Etiket arşivi: cemaat

Filipinler Ve Okuma Programları

Esselamu  Aleyküm  Ve Rahmetullahi  Ve Berekatuhu

Tarihçe-i Hayatın sonunda Risale-i Nur ve hariç memleketlerden bahseden bir bölüm var. Burada, hariç memleketlerdeki Nur inkişaflarından, insanların Risale-i Nur hakikatlerini ve Üstadımızı tanımalarından bahsedilir. Risale-i Nur  vesilesi ile insanların İslama dönmesine, imana gelmesine, nasıl vesile olunduğundan  ve Risalelerin fevc fevc bütün dünyada yayıldığından söz edilir. İşte oralar hariç memleketlerdir.
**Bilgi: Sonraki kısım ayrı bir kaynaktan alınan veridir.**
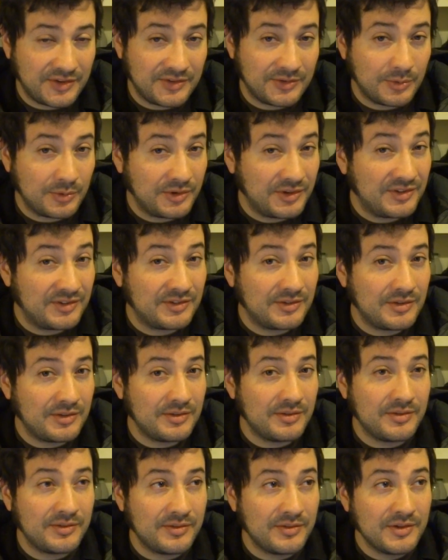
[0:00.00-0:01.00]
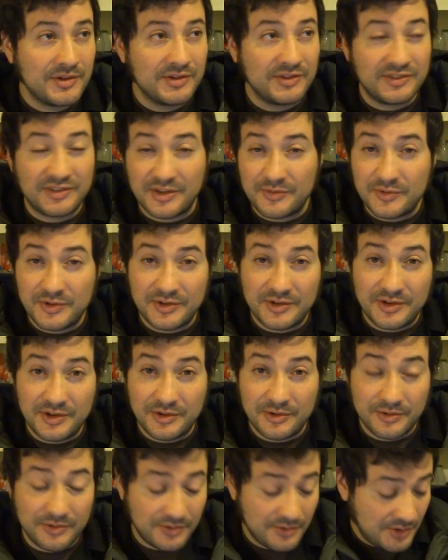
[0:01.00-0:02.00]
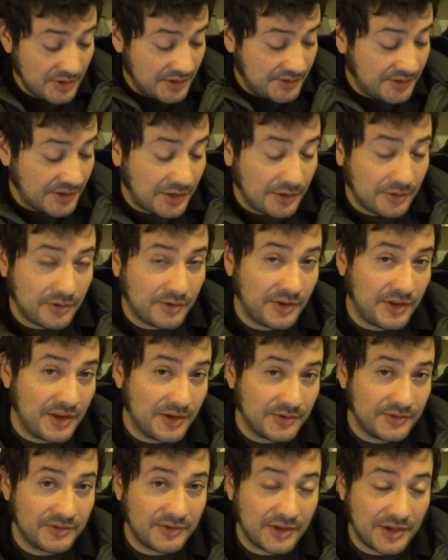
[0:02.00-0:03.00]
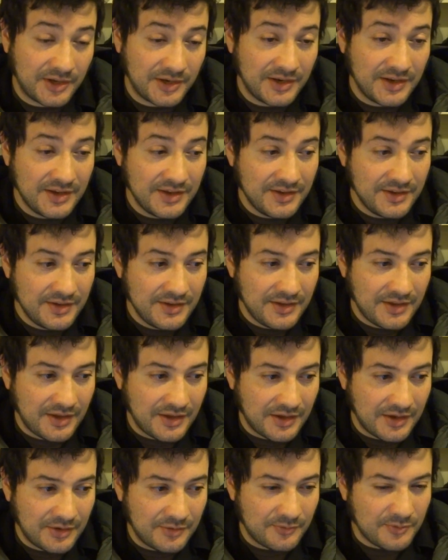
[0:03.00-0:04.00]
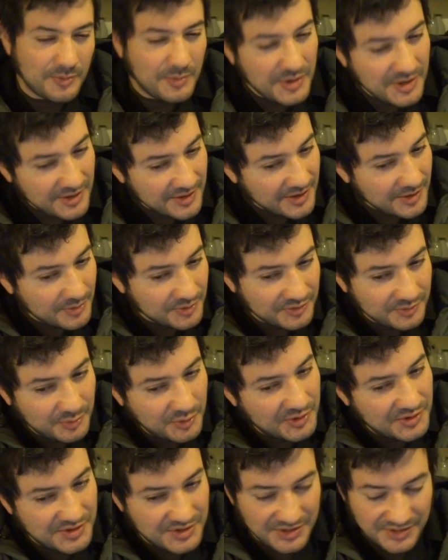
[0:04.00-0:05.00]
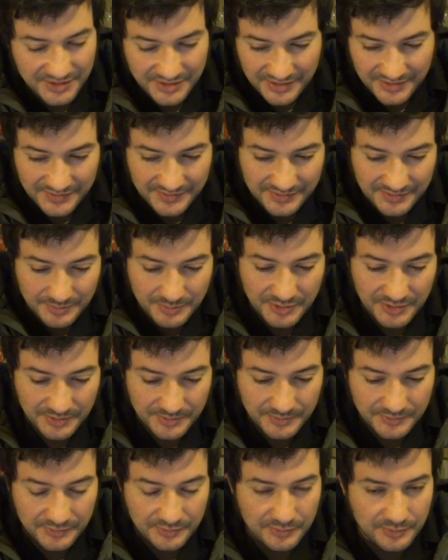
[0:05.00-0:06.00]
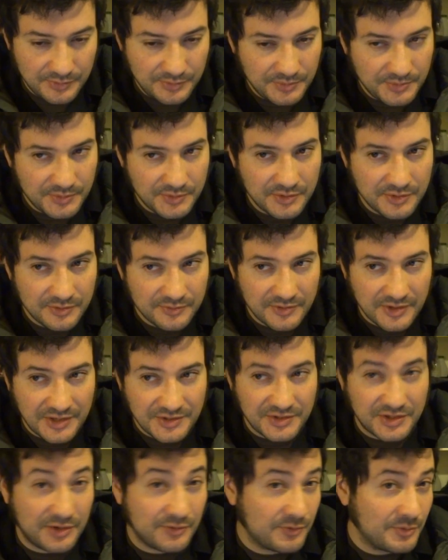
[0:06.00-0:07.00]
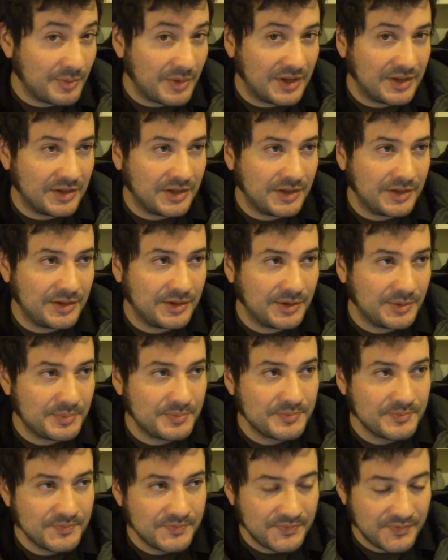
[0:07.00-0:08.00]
that's only 7 denier, nylon on the outside. And for me, that was pushing it. That's a bit too fragile for my liking.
Anadolu insanımızın tabiri ile “GAVUR” diyarıdır.

Evet,  burası canımızın feda olduğu anadolu insanının tabiri ile bir “GAVUR” memleketi olan Filipinlerdir. Yani hariç memleketlerden biridir. Ama artık bir gerçek vardır ki Nur hizmetinde hariç memleket diye birşey kalmamıştır. Eğer ileride hariç bir memleket olacaksa korkuyorum ki bu Türkiye olacaktır. Türkiye Nur talebeleri bilsinler ki bütün dünya ülkelerinin hizmetteki en büyük rakibi ve geçmeyi hedeflediği  tek ülke Türkiye’dir. Ve yine Türkiye Nur talebeleri iftiharla bilsinler ki bütün dünya ülkelerinin takvada ve Sırat-i müstakimde örnek aldıkları tek ülke yine Türkiye’dir.

Evet, bir Gavur memleketi olan Filipinler’den ve buradaki hizmetlerden ve okuma programlarından bahsetmek istiyorum. 100 milyondan fazla nüfusu olan Filipinler’in % 65’i 20 yaş altı genç nüfusdur. İnanılmaz bir genç nüfus potansiyeli vardır. Ve müslümanlığın en hızlı yayıldığı ülkelerinden biridir Filipinler. % 90 nüfusun hristiyan olduğu ve 10 milyondan fazla müslümanın yaşadığı adalar ülkesidir burası.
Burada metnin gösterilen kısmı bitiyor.